Ese 25S cayeron multas a personas solas en Plaza de España; a gente que avanzaba desde Sol hacia Gran Vía. El resto se libró, pero tuvieron que correr por los andenes en Atocha, esquivar cargas por el Paseo del Prado o  escapar de la UIP Paseo de Delicias arriba. “Parece Gaza”, comentaba admirado un compa que, en tiempos mejores, fue periodista en zona de conflicto. “Esto en Valladolid sí que no pasa”, respondía otra. A estos extremos no llegamos.

Llegaron las propuestas de sanción y nos organizamos. Los compas de Legal Sol, gente a la que habría que darle miles de premios Príncipe de Asturias, se fajaron desde el minuto uno por nosotras. Abrimos una cuenta, pusimos huchas y la gente se volcó; en Valladolid las abogadas se dividieron entre sus trabajos, los recursos de desahucios y las alegaciones. Es común ver en las manis a gente con las chapas chulas de “Yo también tengo sanción de la Delegación”, sin vergüenza y sin miedo. Y es Valladolid, oigan.
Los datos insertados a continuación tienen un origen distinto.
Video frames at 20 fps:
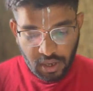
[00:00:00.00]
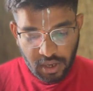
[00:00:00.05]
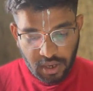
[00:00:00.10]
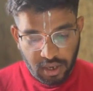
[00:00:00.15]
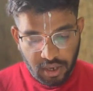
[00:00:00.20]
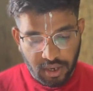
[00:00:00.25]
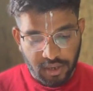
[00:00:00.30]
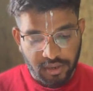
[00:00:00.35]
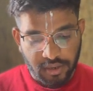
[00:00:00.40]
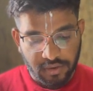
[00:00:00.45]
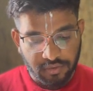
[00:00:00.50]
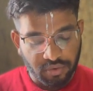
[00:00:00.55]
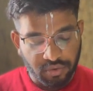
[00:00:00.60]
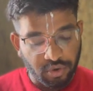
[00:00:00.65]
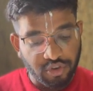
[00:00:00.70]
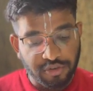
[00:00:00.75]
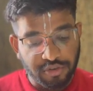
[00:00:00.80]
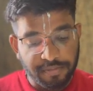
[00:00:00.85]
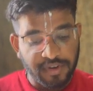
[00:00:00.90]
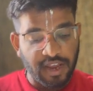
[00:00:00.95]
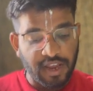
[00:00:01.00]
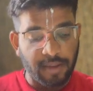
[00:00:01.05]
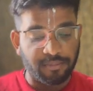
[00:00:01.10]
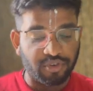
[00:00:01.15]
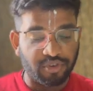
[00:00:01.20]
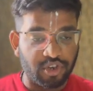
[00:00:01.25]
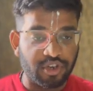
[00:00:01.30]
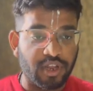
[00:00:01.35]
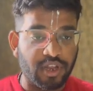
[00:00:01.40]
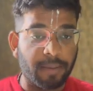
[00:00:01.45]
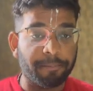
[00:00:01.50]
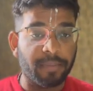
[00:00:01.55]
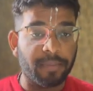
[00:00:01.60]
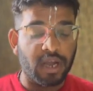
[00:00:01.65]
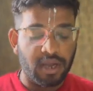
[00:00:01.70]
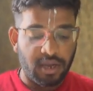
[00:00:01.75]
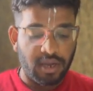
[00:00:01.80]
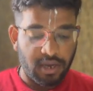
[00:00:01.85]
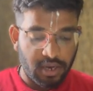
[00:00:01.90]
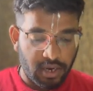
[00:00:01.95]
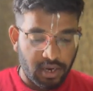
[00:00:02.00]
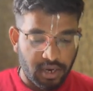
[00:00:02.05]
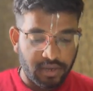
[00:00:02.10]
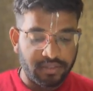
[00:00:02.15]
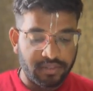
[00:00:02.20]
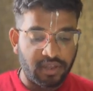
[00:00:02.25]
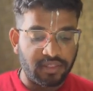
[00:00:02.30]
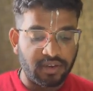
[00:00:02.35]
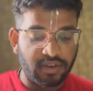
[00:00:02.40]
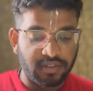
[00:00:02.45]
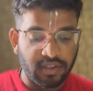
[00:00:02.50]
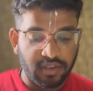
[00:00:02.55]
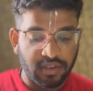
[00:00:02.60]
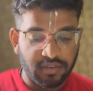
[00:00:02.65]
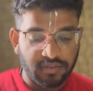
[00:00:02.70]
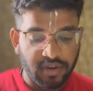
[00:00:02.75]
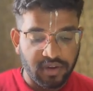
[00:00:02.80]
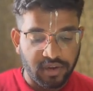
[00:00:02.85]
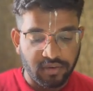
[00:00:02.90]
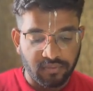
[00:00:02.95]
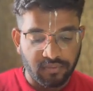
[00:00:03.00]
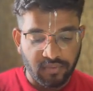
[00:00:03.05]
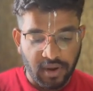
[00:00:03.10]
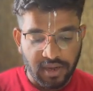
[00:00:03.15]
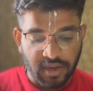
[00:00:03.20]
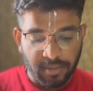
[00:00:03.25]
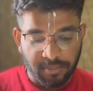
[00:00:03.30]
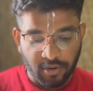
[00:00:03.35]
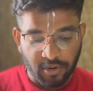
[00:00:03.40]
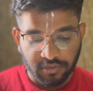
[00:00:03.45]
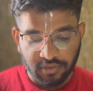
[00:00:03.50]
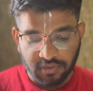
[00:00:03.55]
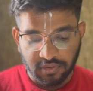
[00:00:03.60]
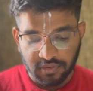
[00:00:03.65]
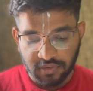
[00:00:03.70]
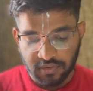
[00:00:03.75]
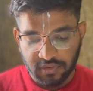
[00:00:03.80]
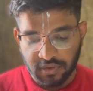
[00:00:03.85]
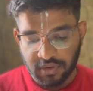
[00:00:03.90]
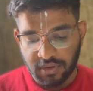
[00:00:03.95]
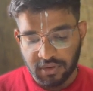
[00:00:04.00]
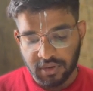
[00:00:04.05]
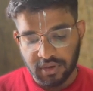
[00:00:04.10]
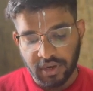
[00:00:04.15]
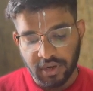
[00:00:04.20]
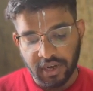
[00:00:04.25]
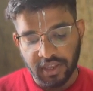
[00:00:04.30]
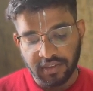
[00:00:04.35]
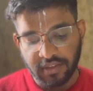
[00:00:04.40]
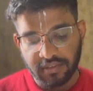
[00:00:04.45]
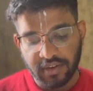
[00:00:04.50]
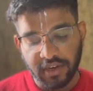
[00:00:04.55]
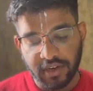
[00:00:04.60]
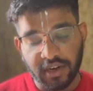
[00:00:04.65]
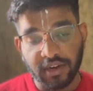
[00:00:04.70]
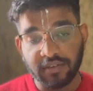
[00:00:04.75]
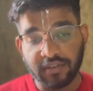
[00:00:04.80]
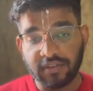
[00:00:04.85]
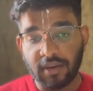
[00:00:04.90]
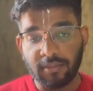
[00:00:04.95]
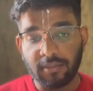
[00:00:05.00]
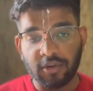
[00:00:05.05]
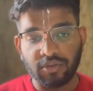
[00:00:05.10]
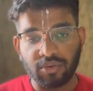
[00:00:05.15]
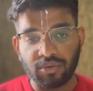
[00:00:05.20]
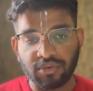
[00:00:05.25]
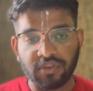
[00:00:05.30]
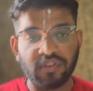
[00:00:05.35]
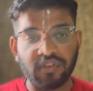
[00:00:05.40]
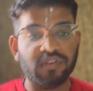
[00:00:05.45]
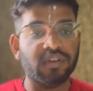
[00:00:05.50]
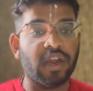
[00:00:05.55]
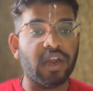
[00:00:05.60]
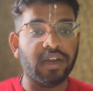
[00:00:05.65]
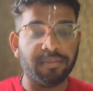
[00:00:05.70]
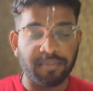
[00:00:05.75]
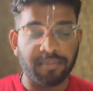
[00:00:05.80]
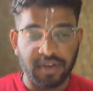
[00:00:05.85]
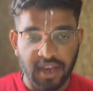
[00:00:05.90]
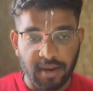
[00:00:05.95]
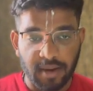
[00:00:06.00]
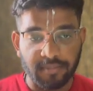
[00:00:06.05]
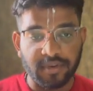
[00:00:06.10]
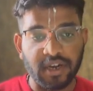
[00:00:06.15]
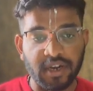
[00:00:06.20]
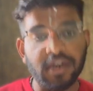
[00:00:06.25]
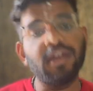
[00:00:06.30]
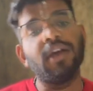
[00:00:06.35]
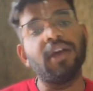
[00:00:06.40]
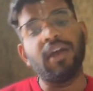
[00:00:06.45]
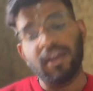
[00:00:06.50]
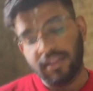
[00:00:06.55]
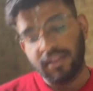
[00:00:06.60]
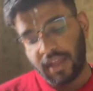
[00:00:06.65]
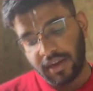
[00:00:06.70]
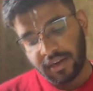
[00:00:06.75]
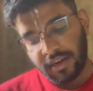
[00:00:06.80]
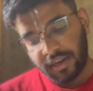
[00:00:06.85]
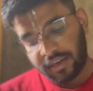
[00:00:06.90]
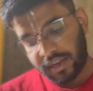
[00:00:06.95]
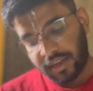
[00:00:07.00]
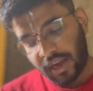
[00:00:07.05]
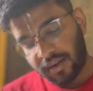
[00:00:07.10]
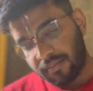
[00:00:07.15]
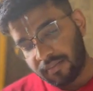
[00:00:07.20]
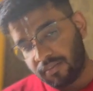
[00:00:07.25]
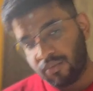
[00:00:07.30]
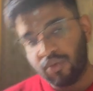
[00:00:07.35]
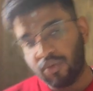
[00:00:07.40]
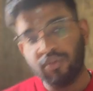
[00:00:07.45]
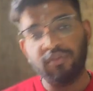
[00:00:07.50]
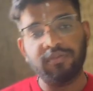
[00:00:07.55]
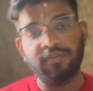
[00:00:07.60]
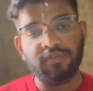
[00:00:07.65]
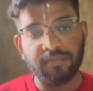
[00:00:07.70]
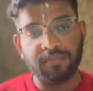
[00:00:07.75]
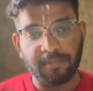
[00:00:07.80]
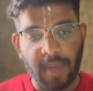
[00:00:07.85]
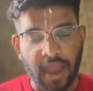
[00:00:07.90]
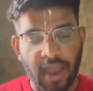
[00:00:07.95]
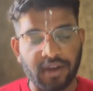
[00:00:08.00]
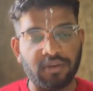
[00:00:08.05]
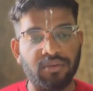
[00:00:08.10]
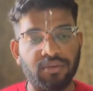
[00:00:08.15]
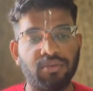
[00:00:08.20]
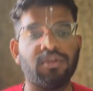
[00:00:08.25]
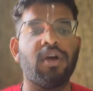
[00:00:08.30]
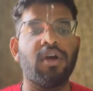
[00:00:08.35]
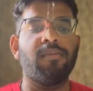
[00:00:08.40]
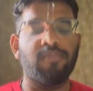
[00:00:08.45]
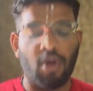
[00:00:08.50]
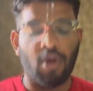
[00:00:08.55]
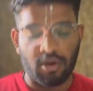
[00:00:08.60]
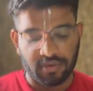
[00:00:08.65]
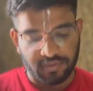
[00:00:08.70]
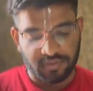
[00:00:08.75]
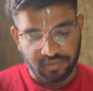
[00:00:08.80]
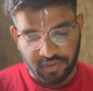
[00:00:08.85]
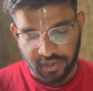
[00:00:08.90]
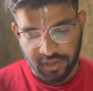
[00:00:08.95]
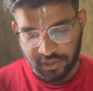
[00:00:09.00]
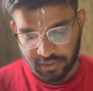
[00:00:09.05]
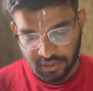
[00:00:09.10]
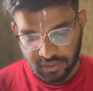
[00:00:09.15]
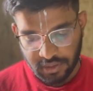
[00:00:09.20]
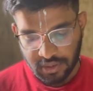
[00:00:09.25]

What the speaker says: Resource preemption, yeah. The other thing is that while a process is in ready state and some resources get preempted, then it can move back to the block state.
Hoy ha llegado la primera alegría. La delegación de gobierno madrileña, Cristina Cifuentes, admite que sí, que caminar por la calle en pareja bajo el sol de otoño (aún) no es delito. Seguirán muchas más. Y pelearemos hasta la última de ellas, porque protestar es democrático y legítimo: ni citaciones, ni pelotazos. Ni la amenaza de cargas ni las malas palabras. Estamos en la calle y en ella seguiremos dando la vara todo lo que sea necesario. Todo lo que nos dé la gana.